* Exercise prompt *
Please, could you print all the lines below exactly, leaving out the pictures?

* Extracted material *
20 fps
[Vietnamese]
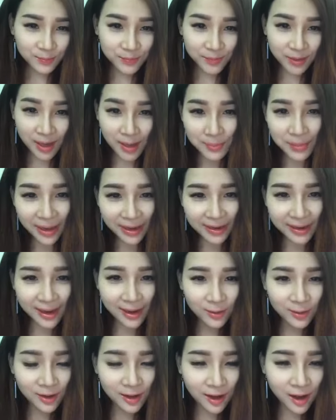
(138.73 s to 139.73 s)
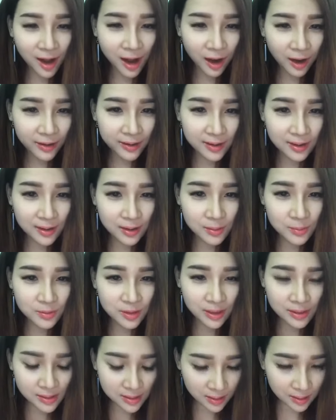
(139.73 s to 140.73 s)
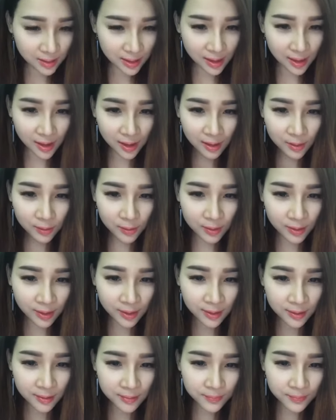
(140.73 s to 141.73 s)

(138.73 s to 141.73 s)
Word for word: Các bạn nào cần hỏi gì không? Trang sẽ trả lời luôn nhé.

* Answer space *
20 fps
[Vietnamese]
(138.73 s to 139.73 s)
(139.73 s to 140.73 s)
(140.73 s to 141.73 s)

(138.73 s to 141.73 s)
Word for word: Các bạn nào cần hỏi gì không? Trang sẽ trả lời luôn nhé.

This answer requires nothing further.